Input material
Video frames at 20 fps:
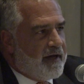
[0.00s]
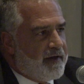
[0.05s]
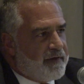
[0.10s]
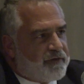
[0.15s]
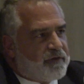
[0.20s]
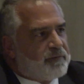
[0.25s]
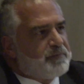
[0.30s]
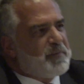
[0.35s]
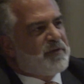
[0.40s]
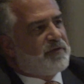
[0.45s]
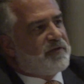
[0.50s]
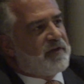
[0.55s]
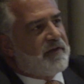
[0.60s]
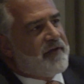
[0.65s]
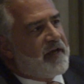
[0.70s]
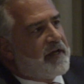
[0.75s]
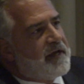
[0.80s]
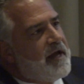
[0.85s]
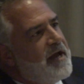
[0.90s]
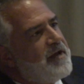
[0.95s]

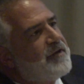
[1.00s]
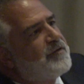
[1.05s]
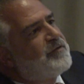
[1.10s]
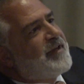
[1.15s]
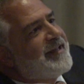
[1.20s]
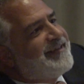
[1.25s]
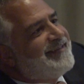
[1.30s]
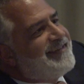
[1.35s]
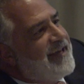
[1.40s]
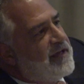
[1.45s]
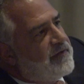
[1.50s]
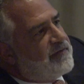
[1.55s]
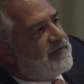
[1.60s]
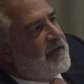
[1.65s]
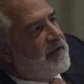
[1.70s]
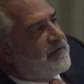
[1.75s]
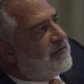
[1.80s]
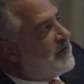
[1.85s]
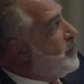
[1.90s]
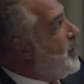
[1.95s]
specific
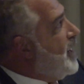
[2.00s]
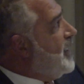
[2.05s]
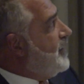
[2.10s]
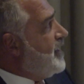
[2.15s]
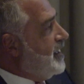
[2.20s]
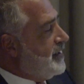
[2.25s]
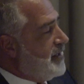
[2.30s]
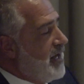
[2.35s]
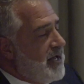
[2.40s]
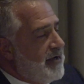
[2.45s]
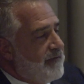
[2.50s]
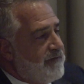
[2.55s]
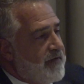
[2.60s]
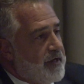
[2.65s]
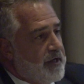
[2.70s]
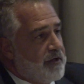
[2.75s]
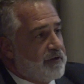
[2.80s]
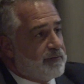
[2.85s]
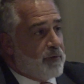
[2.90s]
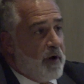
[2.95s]
statistics, the way that
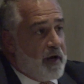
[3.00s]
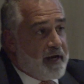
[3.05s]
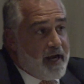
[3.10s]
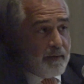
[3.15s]
Vinny has brought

Work order
Leaving the pictures aside, give back all the records exactly as they are.

Answer to this problem
Video frames at 20 fps:
[0.00s]
[0.05s]
[0.10s]
[0.15s]
[0.20s]
[0.25s]
[0.30s]
[0.35s]
[0.40s]
[0.45s]
[0.50s]
[0.55s]
[0.60s]
[0.65s]
[0.70s]
[0.75s]
[0.80s]
[0.85s]
[0.90s]
[0.95s]

[1.00s]
[1.05s]
[1.10s]
[1.15s]
[1.20s]
[1.25s]
[1.30s]
[1.35s]
[1.40s]
[1.45s]
[1.50s]
[1.55s]
[1.60s]
[1.65s]
[1.70s]
[1.75s]
[1.80s]
[1.85s]
[1.90s]
[1.95s]
specific
[2.00s]
[2.05s]
[2.10s]
[2.15s]
[2.20s]
[2.25s]
[2.30s]
[2.35s]
[2.40s]
[2.45s]
[2.50s]
[2.55s]
[2.60s]
[2.65s]
[2.70s]
[2.75s]
[2.80s]
[2.85s]
[2.90s]
[2.95s]
statistics, the way that
[3.00s]
[3.05s]
[3.10s]
[3.15s]
Vinny has brought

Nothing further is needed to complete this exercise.